━━━━━ MATERIAL FOR THIS EXERCISE

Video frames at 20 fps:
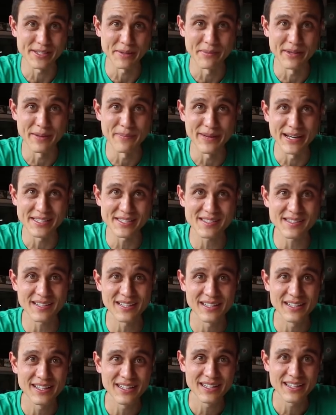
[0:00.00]
some of the best,
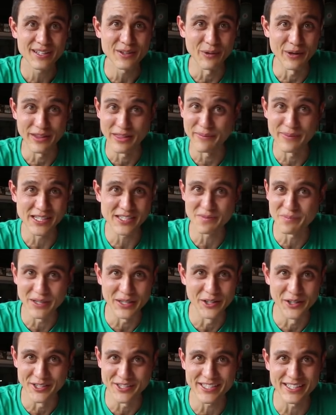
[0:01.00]
one of the best
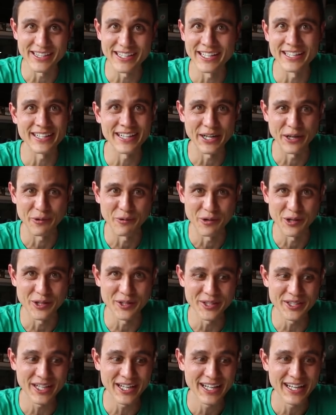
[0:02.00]
meals in the entire
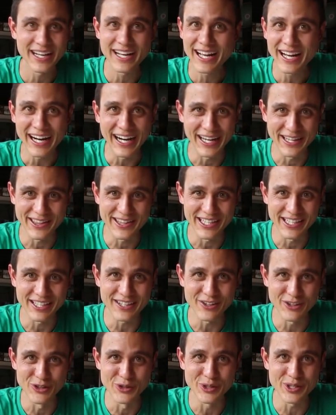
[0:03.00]
world, I think
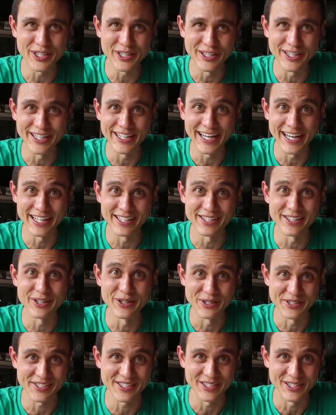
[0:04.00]
you could end
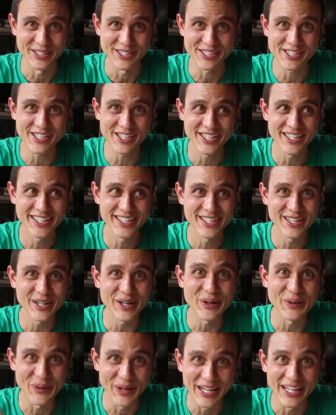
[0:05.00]
your search
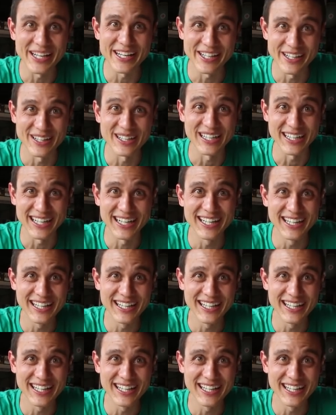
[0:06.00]
right here.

━━━━━━━━━━

= TASK ITEM =
Set down the material once more, exactly, with the pictures omitted.

= TASK RESULT =
Video frames at 20 fps:
[0:00.00]
some of the best,
[0:01.00]
one of the best
[0:02.00]
meals in the entire
[0:03.00]
world, I think
[0:04.00]
you could end
[0:05.00]
your search
[0:06.00]
right here.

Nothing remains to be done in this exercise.